Recorded data
***

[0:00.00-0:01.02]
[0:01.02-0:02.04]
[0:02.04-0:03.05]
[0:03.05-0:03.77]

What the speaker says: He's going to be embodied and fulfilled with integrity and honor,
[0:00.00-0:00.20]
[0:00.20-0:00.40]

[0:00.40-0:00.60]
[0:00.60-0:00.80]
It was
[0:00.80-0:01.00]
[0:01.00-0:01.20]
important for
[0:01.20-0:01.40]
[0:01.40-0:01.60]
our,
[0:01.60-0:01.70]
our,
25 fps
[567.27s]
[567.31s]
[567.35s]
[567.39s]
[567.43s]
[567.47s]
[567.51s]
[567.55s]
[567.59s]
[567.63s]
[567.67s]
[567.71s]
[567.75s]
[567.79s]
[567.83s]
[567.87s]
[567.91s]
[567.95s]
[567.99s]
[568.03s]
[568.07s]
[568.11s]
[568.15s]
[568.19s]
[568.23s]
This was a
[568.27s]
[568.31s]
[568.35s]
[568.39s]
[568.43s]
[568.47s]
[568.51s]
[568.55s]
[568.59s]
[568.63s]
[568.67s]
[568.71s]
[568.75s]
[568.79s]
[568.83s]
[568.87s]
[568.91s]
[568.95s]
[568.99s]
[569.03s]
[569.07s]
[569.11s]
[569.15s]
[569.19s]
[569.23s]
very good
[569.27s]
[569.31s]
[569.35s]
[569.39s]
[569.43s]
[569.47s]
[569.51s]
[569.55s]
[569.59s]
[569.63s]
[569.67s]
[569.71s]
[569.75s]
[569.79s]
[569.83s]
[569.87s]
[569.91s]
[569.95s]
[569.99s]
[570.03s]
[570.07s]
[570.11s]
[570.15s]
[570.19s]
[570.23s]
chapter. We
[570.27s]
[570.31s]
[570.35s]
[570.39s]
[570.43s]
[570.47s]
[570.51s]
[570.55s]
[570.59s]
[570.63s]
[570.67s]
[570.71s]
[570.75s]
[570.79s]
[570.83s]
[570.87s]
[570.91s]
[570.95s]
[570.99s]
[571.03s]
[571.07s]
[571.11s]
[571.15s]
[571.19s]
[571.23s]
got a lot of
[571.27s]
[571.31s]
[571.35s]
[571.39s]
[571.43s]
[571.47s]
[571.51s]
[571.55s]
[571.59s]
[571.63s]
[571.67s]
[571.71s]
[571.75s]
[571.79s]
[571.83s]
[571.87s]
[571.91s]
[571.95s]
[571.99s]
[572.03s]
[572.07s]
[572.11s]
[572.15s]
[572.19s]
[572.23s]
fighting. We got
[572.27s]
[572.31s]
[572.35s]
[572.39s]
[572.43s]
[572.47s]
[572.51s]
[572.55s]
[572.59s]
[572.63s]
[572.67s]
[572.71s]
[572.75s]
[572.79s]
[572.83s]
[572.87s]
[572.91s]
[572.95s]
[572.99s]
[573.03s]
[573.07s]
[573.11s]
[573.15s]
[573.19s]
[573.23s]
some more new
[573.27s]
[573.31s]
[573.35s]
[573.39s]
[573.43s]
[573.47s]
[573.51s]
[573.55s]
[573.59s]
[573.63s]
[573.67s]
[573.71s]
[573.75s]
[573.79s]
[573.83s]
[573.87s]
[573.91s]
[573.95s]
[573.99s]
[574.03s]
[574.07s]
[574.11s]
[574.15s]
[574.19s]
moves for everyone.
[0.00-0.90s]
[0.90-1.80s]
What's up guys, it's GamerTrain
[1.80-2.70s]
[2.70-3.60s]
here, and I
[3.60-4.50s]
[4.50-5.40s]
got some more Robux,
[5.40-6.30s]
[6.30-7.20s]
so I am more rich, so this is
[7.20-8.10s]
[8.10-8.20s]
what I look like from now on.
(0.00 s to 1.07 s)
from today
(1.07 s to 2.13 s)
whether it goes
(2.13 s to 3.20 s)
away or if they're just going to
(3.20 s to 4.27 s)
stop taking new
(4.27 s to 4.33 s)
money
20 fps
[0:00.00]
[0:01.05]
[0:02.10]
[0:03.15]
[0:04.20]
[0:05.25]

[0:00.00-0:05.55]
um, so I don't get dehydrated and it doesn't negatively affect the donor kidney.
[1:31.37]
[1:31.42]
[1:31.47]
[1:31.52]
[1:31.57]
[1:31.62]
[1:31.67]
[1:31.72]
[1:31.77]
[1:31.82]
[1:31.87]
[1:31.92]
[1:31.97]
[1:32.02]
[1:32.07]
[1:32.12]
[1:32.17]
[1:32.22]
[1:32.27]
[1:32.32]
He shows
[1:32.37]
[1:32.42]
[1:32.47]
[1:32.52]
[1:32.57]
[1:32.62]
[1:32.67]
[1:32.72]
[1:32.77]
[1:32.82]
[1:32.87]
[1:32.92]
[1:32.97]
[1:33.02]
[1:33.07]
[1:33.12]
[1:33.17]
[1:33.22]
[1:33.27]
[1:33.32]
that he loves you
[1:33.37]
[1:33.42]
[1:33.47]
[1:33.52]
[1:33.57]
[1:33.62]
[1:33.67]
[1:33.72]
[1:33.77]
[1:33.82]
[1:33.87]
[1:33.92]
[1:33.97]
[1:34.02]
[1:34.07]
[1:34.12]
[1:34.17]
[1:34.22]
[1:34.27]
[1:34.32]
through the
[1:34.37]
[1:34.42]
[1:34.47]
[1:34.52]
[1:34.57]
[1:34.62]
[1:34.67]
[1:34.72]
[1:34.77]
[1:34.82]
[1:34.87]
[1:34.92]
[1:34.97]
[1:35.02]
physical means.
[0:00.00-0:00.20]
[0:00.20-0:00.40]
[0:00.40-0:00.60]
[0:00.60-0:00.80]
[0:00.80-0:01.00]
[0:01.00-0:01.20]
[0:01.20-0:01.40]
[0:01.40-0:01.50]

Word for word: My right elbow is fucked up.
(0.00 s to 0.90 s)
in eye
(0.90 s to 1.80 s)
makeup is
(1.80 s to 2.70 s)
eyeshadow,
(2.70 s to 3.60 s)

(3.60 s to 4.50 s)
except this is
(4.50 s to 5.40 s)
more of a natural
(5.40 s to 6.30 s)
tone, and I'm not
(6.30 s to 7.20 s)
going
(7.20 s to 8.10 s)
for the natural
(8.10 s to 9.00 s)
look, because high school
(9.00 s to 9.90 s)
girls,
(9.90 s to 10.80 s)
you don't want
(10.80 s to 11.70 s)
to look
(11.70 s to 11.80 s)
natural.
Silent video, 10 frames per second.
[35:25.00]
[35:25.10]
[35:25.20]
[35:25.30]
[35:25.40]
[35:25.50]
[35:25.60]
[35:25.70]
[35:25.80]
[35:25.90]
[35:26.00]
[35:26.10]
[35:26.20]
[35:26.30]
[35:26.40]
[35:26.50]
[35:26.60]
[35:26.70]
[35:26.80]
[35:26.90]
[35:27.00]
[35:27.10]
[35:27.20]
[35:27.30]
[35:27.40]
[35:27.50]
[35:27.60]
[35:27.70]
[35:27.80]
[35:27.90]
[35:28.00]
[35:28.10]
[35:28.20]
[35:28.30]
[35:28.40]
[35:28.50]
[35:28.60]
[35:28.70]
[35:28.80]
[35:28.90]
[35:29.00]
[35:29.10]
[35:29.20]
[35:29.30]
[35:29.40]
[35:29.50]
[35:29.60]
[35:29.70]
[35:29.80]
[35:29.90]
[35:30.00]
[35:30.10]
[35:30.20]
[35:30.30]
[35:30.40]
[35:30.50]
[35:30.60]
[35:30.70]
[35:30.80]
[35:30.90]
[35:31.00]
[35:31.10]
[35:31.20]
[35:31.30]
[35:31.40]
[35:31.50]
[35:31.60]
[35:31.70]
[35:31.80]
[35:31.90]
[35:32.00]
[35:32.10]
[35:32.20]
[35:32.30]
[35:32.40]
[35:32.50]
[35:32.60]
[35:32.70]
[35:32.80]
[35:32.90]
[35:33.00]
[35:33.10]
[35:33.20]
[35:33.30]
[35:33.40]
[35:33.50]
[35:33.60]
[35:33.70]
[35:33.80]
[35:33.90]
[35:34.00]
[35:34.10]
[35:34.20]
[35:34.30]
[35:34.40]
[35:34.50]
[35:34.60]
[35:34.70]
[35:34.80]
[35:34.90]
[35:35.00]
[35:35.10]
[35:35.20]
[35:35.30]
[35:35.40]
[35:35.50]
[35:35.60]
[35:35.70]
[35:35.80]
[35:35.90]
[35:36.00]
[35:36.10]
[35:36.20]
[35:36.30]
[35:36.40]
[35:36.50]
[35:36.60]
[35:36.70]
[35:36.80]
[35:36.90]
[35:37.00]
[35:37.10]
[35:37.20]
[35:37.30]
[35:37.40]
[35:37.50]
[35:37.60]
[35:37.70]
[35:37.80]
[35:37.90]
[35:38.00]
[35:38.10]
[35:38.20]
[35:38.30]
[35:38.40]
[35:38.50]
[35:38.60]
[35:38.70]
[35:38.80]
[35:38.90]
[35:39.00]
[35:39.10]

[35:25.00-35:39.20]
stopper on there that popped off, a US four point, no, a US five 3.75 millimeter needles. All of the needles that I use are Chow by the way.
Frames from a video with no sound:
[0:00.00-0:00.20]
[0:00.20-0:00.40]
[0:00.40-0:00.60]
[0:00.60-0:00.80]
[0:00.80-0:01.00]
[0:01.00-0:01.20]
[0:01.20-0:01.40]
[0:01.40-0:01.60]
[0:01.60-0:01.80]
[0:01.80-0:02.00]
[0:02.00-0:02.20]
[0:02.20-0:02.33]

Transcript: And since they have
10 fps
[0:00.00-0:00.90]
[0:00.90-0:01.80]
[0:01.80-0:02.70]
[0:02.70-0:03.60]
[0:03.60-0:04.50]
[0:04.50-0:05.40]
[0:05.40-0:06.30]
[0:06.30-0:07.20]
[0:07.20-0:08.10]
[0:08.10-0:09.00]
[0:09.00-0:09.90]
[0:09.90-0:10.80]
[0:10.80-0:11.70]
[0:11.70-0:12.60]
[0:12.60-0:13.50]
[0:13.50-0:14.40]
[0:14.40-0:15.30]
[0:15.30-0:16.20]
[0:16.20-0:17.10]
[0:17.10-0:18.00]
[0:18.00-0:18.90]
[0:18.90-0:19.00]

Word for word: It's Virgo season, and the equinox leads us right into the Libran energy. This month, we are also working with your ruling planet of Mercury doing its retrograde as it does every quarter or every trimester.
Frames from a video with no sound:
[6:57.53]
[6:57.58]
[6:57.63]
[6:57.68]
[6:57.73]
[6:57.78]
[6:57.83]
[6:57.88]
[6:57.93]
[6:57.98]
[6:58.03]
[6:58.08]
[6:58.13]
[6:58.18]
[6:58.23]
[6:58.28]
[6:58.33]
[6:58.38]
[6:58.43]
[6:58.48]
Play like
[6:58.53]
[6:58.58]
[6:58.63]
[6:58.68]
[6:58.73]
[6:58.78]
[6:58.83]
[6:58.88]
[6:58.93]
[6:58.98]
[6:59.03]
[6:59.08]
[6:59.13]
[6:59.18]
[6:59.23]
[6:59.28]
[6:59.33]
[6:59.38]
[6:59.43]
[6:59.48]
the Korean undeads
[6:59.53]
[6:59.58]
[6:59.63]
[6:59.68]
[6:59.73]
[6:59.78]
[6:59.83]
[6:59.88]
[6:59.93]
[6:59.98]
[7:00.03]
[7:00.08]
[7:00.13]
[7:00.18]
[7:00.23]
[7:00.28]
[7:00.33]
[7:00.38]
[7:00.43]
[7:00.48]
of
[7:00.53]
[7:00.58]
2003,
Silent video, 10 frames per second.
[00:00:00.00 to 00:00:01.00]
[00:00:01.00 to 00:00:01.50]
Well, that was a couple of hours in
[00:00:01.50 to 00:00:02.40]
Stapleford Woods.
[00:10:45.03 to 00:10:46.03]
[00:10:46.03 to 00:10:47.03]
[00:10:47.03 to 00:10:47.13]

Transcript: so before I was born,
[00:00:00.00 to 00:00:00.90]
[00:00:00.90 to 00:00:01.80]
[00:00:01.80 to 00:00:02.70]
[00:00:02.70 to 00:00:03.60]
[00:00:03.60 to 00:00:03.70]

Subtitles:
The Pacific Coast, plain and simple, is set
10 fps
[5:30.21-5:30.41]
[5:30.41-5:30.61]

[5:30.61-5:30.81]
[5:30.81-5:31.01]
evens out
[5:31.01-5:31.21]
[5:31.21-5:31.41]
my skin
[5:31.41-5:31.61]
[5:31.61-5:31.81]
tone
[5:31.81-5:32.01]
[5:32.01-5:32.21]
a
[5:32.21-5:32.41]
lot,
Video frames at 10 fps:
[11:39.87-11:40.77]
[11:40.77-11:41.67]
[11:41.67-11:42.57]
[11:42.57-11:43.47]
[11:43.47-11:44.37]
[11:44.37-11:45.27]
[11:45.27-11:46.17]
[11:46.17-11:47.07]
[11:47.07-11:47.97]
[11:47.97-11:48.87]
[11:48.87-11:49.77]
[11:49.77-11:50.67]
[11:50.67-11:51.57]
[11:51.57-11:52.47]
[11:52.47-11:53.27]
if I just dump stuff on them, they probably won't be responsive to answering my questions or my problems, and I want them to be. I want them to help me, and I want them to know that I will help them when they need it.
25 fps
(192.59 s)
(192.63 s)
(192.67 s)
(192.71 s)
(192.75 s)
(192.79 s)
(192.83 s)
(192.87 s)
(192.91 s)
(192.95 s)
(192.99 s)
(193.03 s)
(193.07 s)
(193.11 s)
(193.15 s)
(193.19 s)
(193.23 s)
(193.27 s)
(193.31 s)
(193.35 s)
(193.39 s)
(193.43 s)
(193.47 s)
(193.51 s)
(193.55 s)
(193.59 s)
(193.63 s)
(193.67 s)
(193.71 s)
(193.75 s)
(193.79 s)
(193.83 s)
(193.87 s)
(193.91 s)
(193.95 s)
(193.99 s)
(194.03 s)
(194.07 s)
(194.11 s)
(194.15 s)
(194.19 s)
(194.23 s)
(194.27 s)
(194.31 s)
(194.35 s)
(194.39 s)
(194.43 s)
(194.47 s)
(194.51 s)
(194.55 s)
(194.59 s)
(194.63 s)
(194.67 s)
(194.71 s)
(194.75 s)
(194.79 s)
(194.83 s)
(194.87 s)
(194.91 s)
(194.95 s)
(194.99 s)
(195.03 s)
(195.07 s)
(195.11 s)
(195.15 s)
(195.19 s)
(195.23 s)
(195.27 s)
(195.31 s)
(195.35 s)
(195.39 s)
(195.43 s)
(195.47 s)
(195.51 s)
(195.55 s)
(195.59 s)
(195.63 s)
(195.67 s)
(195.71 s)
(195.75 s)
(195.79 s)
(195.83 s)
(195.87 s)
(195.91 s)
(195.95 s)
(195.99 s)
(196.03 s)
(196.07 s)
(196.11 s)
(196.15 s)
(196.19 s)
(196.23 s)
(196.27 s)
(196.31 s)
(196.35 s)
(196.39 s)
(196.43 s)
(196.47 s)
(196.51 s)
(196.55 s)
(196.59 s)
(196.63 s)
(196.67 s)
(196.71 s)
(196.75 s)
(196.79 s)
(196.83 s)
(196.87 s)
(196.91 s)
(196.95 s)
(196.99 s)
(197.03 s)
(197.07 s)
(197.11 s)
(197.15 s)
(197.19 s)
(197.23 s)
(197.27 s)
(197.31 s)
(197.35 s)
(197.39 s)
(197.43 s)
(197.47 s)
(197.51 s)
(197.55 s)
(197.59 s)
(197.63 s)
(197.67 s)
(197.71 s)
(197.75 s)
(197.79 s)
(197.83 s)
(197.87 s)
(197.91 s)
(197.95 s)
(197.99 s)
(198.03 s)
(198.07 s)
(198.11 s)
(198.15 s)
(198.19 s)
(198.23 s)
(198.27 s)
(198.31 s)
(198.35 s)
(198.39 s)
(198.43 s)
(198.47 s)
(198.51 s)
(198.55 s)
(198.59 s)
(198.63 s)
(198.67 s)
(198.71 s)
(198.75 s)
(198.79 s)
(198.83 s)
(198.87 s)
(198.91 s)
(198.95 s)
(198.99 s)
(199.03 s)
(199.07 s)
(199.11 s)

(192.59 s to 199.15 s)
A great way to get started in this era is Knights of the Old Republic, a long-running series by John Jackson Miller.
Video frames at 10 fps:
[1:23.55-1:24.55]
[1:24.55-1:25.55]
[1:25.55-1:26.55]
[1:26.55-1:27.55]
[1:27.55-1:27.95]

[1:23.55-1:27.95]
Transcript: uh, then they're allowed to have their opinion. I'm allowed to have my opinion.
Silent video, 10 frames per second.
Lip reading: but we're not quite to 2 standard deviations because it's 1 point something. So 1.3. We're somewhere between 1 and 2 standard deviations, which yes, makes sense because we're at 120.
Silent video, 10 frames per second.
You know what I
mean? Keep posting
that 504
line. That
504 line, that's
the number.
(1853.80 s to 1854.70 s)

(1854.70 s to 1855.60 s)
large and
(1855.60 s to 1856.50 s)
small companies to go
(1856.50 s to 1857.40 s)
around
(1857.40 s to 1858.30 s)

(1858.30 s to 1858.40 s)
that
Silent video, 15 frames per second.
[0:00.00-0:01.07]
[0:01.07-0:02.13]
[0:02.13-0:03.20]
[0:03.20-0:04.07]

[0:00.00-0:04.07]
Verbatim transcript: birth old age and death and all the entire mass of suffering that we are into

***

**INSTRUCTIONS FOR THE TASK**
The answer should be a single number: how many lines in the records contain "with".

**WRITTEN SOLUTION**
4